Possibly Greenwood, 25 January 1792, lot 69 as ‘Rochester castle, and bridge’, £2 18s; ... private collection, England; Andrew Clayton-Payne, 2013–16; bought by the Museum, 2016

About this Work

The discovery in 2013 of an unrecorded early work by Girtin in perfect condition and with its original signed washline mount adds significantly to our understanding of the apprentice artist’s development in the studio of his master, Edward Dayes (1763–1804). Of particular significance is the fact that the work can be linked with some degree of certainty to a sale at Greenwood’s auction house on 25 January 1792, which included a drawing by Girtin, ‘Framed and Glazed’, of ‘Rochester castle, and bridge’ (Exhibitions: Greenwood, 25 January 1792, lot 69). This and six other watercolours by Girtin were consigned to auction by Dayes, who, as an early biographer noted, ‘treated him as a mere means of making money’ (Thornbury, 1862, vol.1, p.102). Dayes’ belief that the watercolours of his sixteen-year-old apprentice had a significant commercial value, equal to his own, stemmed, no doubt, from the high quality of this work, which shows how Girtin had already mastered the various elements of his master’s practice. In fact, features such as the attractive patterning in the water, the broken, fluid treatment of the clouds, and the flashes of sunlight that enliven the stone of the castle and bridge, all realised in simple muted palette, illustrate how Girtin had even begun to put his own twist on his master’s style.

Rochester Bridge and Castle

Girtin, as a London-based apprentice, would not have been able to travel to Rochester and he would therefore have had to base his watercolour on the work of another artist. As with many early works, such as Durham Cathedral, from the River Wear (TG0012), this meant a sketch by Dayes. A later watercolour by Dayes in the more summary style he deployed for smaller topographical works employs the same composition (see figure 1), and this, in turn, was presumably also based on the untraced source referenced by Girtin.1 The fact that Girtin includes more of the buildings on both banks of the Medway confirms that it was not based on Dayes’ watercolour but an untraced sketch. Dayes’ composition, which shows an oblique view of the bridge cut by a building in the foreground so that only half of its length is visible, has the effect of bringing the main subject into greater prominence, and this approach proved to be highly influential with a generation of artists, including Joseph Mallord William Turner (1775–1851). Girtin himself used it as the basis for a number of later works, not least for his celebrated view of Durham Castle (TG1075).

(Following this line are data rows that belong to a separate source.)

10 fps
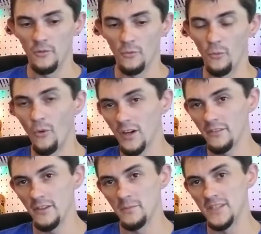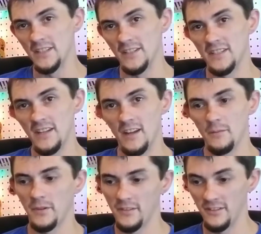One of them didn't
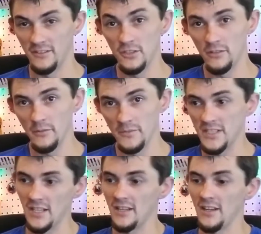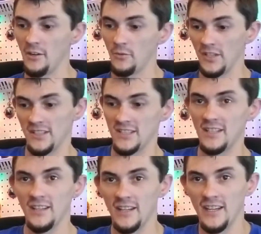snap. 2 of them did, and when it
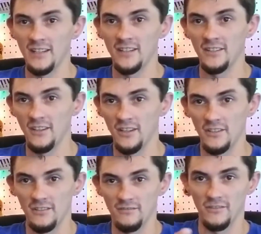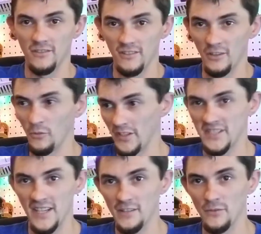did, it kind of it went
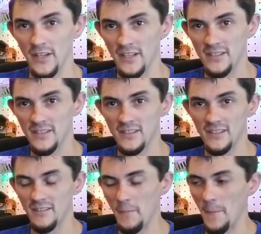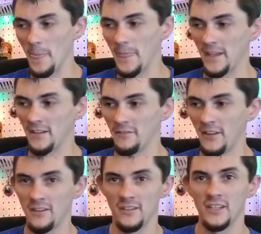sideways, and it
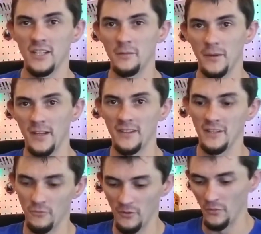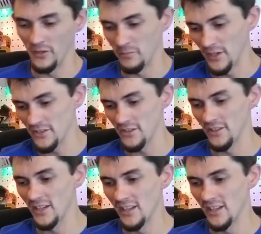fouled it up, and then with the pressure,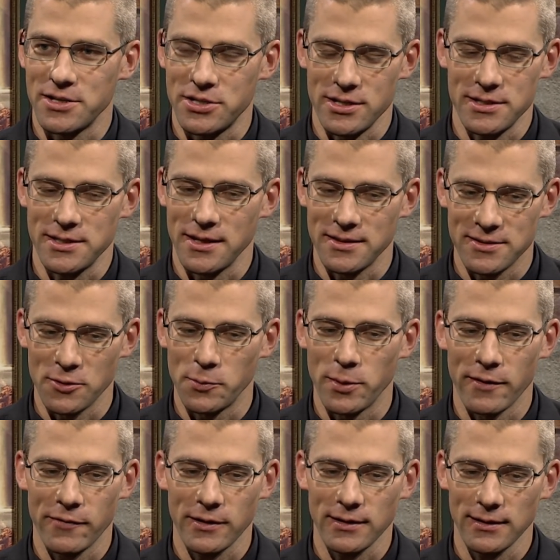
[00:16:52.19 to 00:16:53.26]
as she said so
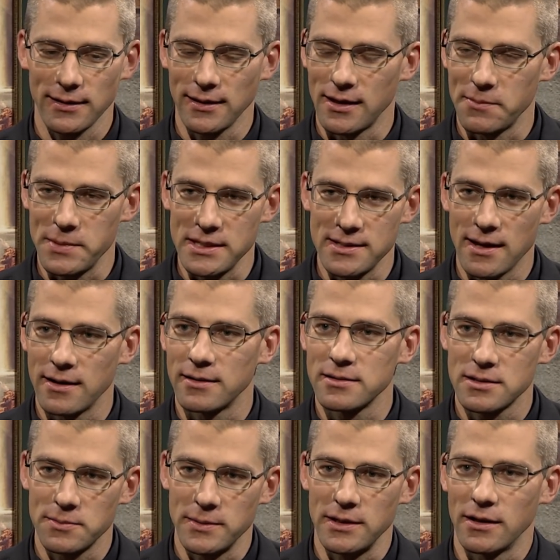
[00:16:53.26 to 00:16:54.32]
perfectly, let it be done
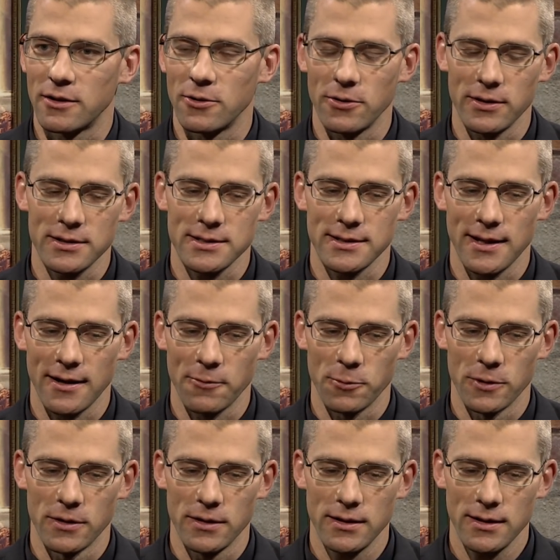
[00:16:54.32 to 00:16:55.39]
unto me according to thy
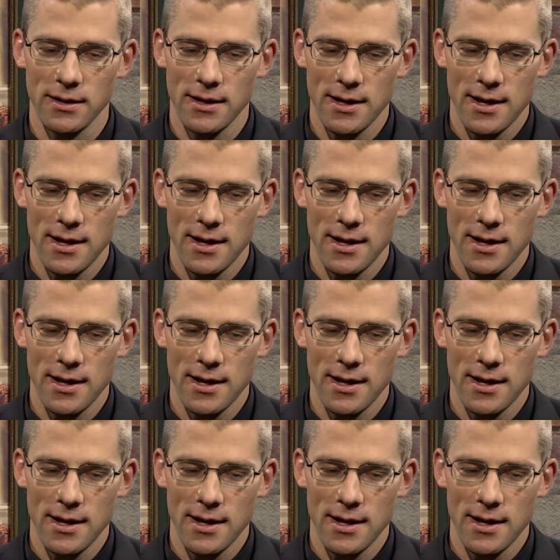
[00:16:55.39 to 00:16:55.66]
word.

The very fine condition of the watercolour, testament to Dayes’ technical knowledge and abilities as a teacher, extends to the original washline mount, which has survived changes in fashion in the display of drawings. The artist’s signature, with its rare use of the Latin term ‘fecit’, meaning ‘Girtin made it’, illustrates that the mount was an integral part of the work’s conception, and this is confirmed by the manner in which areas of colour in the foreground stray onto the paper support. In other words, the watercolour was mounted before work was completed and it would have appeared with this support even when framed and glazed at the 1792 sale. Washline mounts such as that seen here were increasingly replaced with simple cream surrounds from the middle of the nineteenth century as it was felt that a neutral area around a watercolour provided more of an opportunity to appreciate the formal qualities of the work.


Durham Cathedral, from the River Wear


1796 - 1797

Durham Cathedral and Castle, from the River Wear


by Greg Smith

Place depicted


  1. 1 A recent auction included a drawing attributed to William Alexander (1767–1816) which bears a startling resemblance to Dayes’ composition (Roseberry’s, 29 March 2023, lot 121). The likelihood is that the drawing was copied from Dayes’ watercolour and that it is not by Alexander, but it is not entirely out of the question that it is the original sketch by Girtin’s master.